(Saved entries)
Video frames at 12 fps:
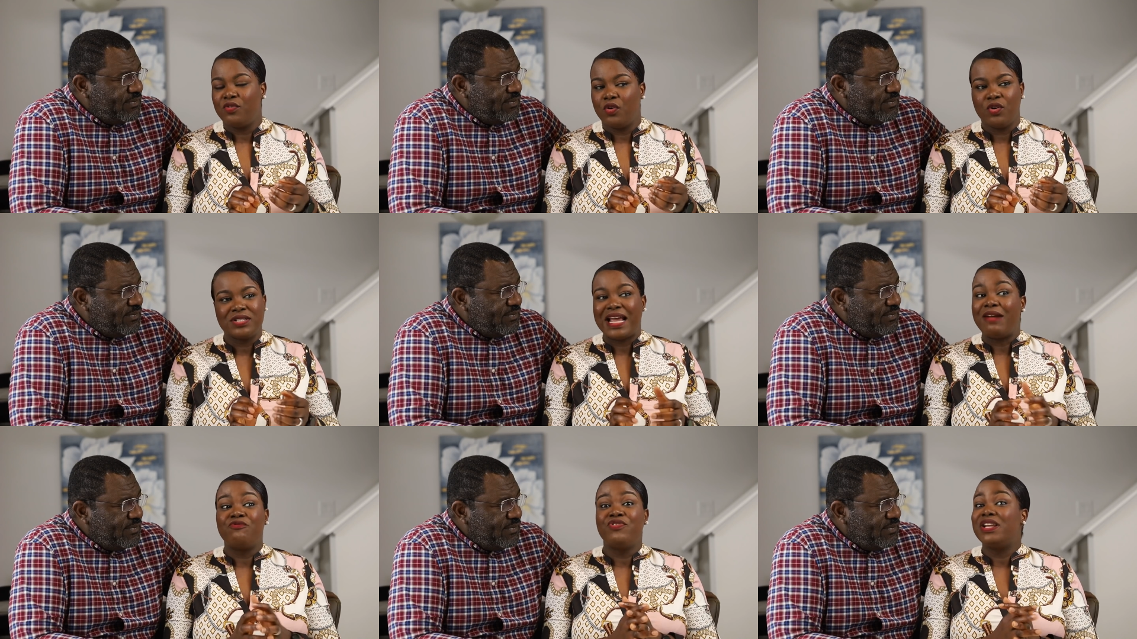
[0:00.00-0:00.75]
Speaker 1: for us. I
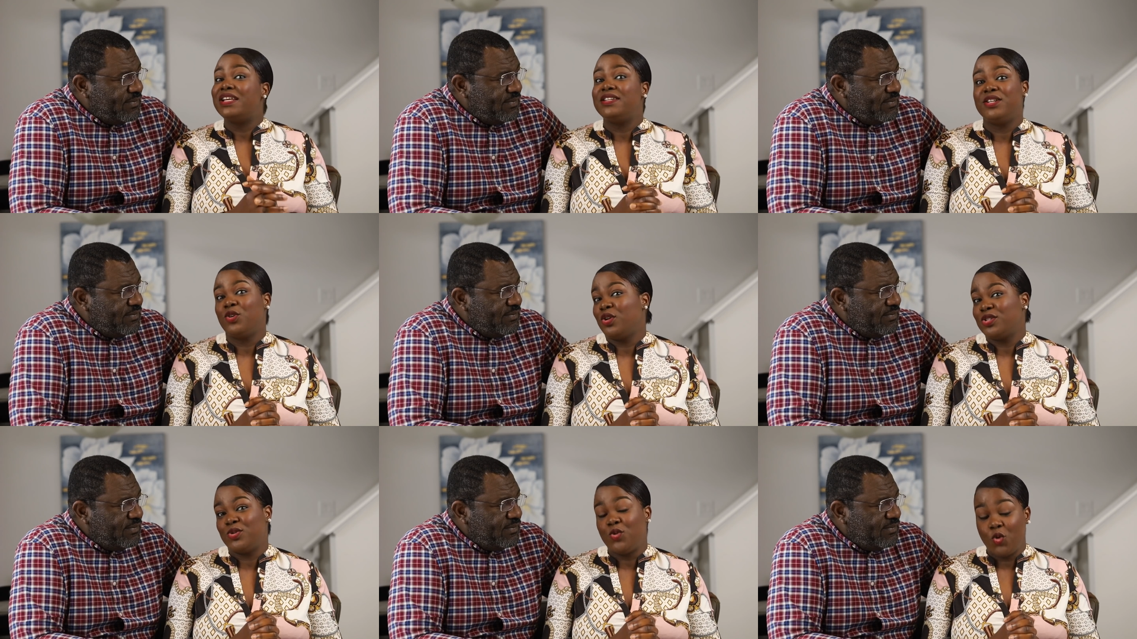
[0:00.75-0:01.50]
really did
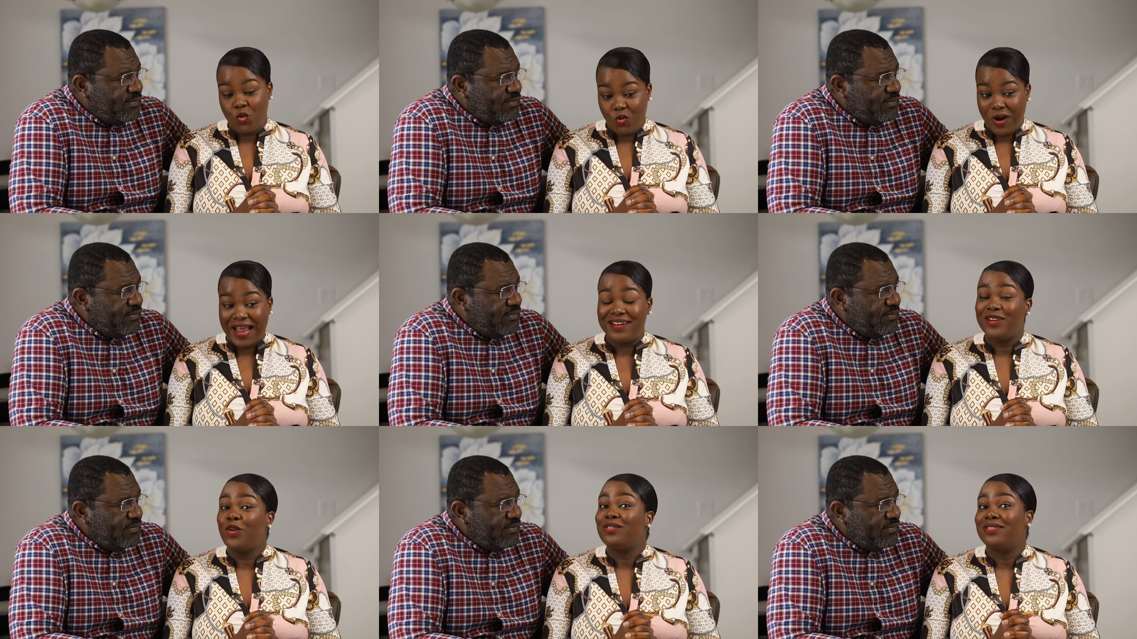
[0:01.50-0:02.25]
not know. I did
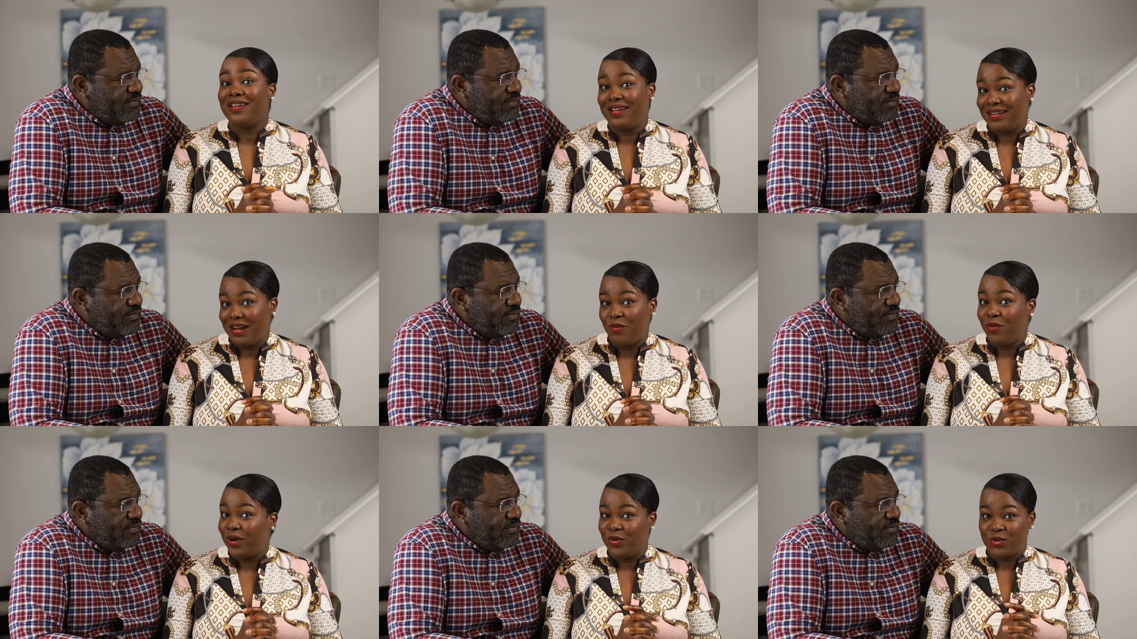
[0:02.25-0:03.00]
not think that we
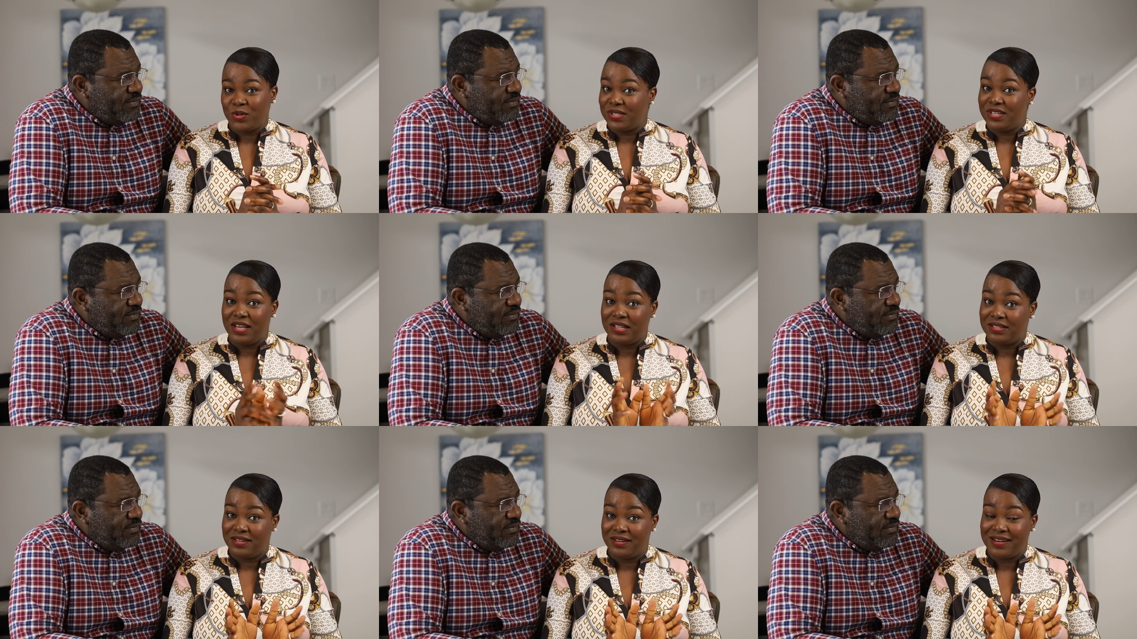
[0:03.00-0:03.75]
were going to see a
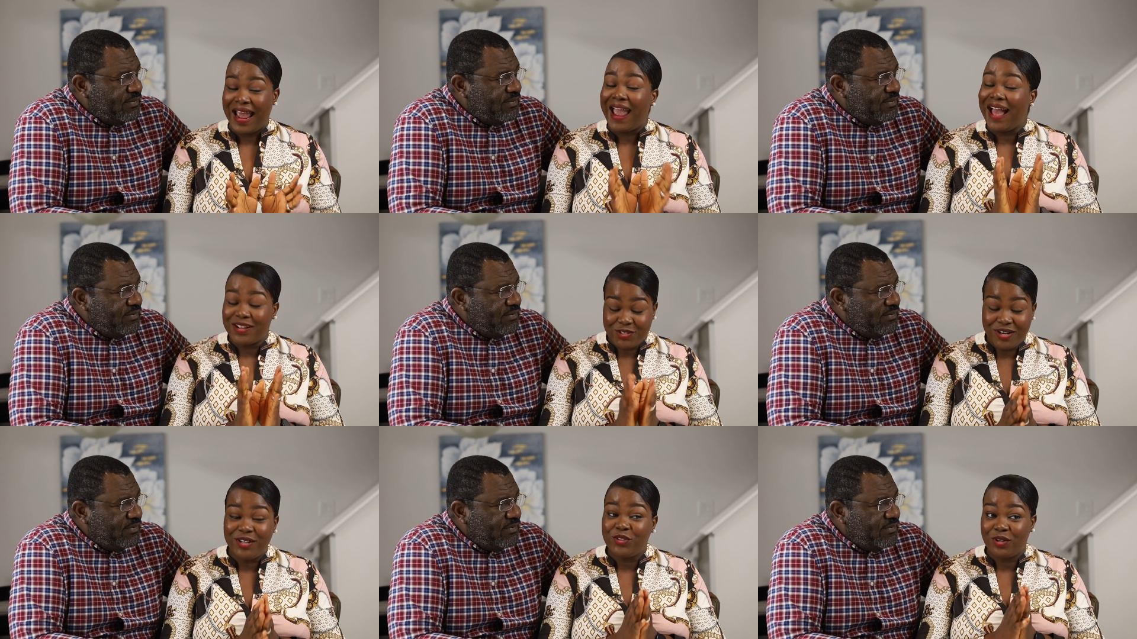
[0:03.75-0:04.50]
turn. I
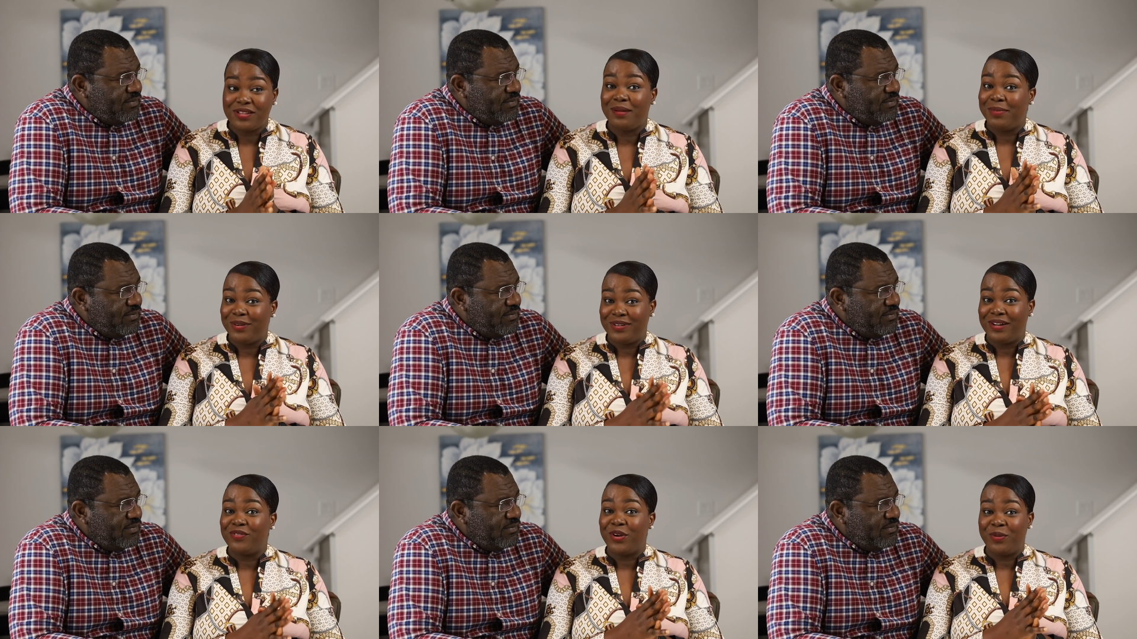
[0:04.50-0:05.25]
actually thought about
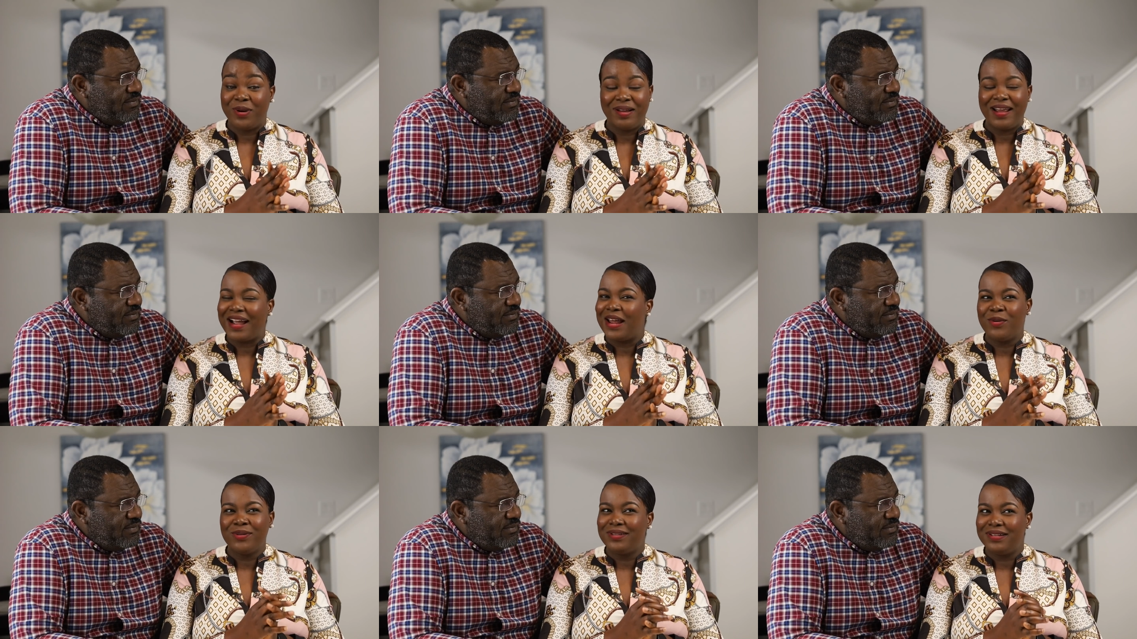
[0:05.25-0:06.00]
that for a while. Like, I
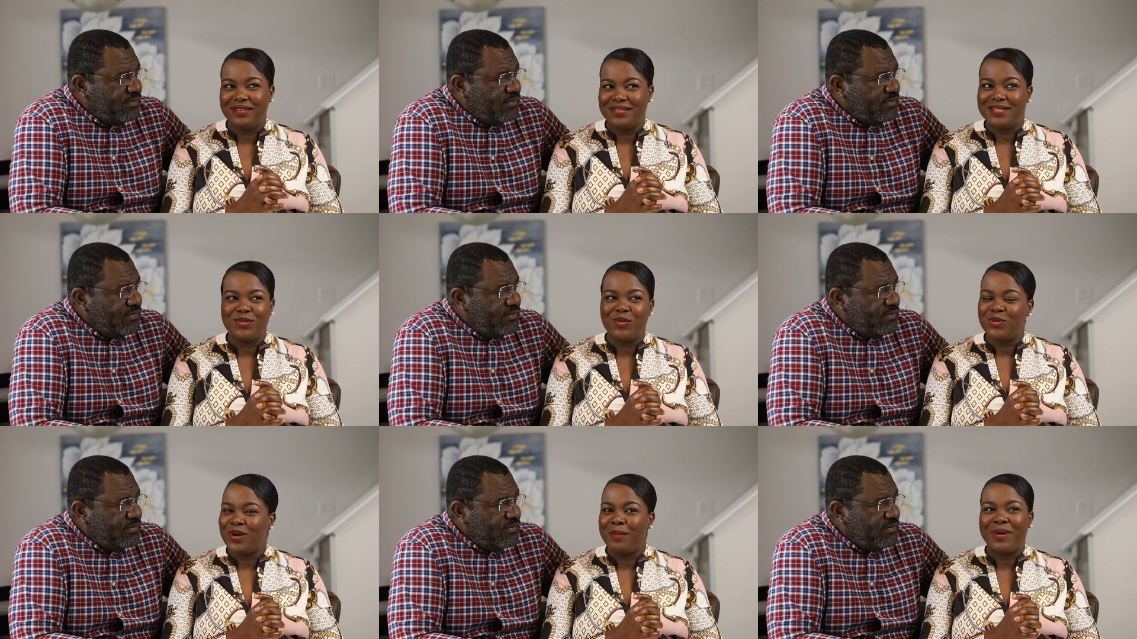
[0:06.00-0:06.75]
don't think this is going
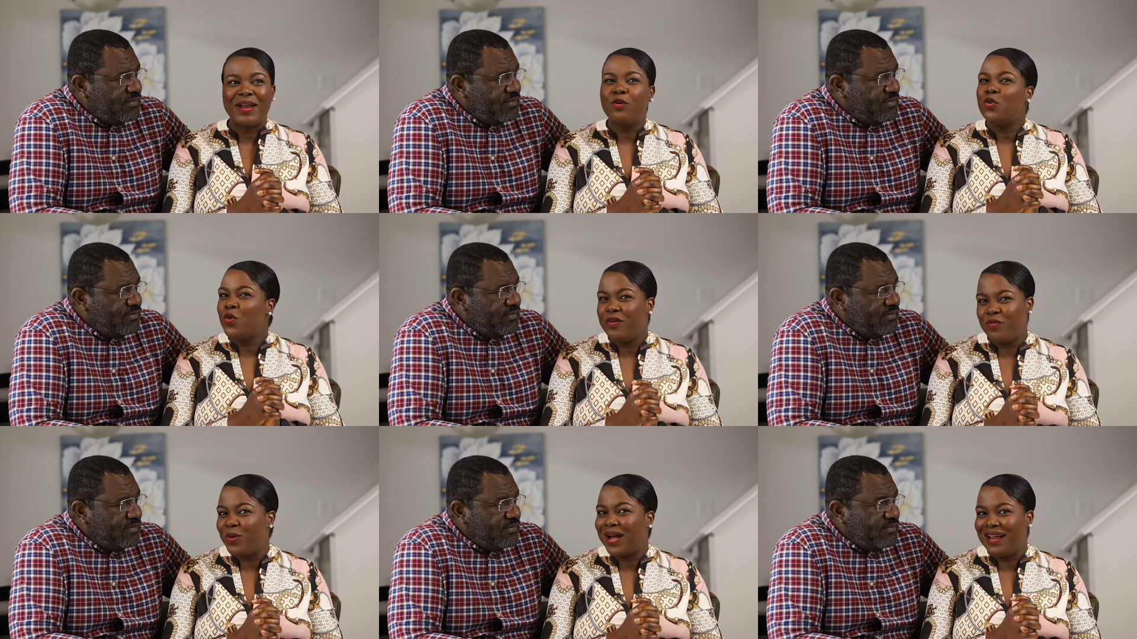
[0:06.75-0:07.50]
to happen. I don't know if
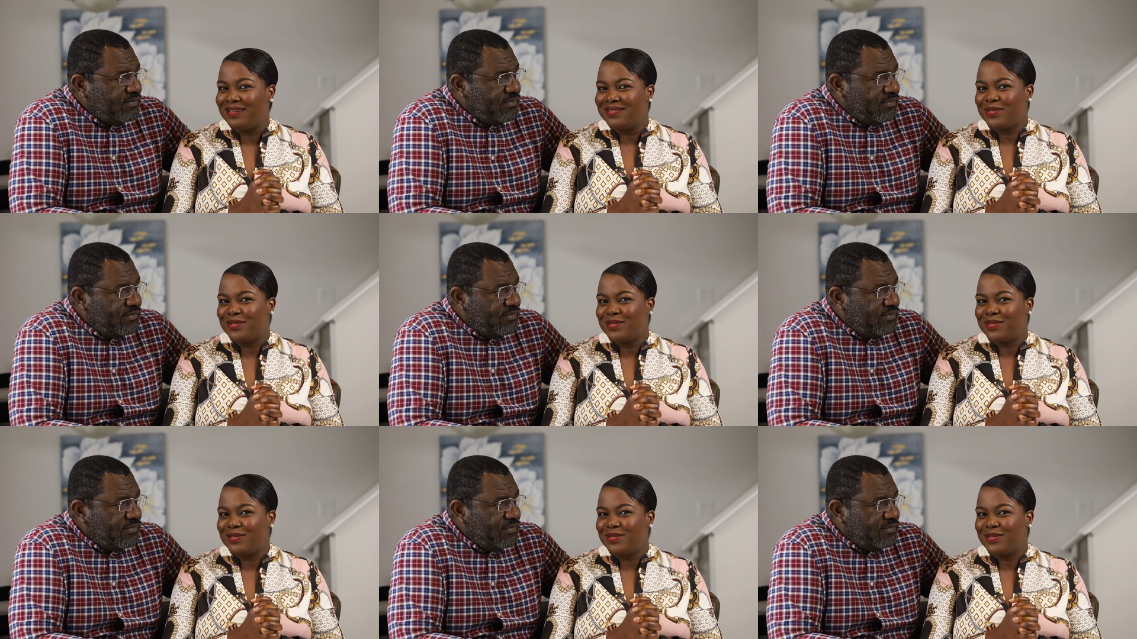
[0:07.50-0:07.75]
we can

• _Instructions to follow_
Restate the entries above word for word, minus the pictures.

• _Solution to the exercise_
Video frames at 12 fps:
[0:00.00-0:00.75]
Speaker 1: for us. I
[0:00.75-0:01.50]
really did
[0:01.50-0:02.25]
not know. I did
[0:02.25-0:03.00]
not think that we
[0:03.00-0:03.75]
were going to see a
[0:03.75-0:04.50]
turn. I
[0:04.50-0:05.25]
actually thought about
[0:05.25-0:06.00]
that for a while. Like, I
[0:06.00-0:06.75]
don't think this is going
[0:06.75-0:07.50]
to happen. I don't know if
[0:07.50-0:07.75]
we can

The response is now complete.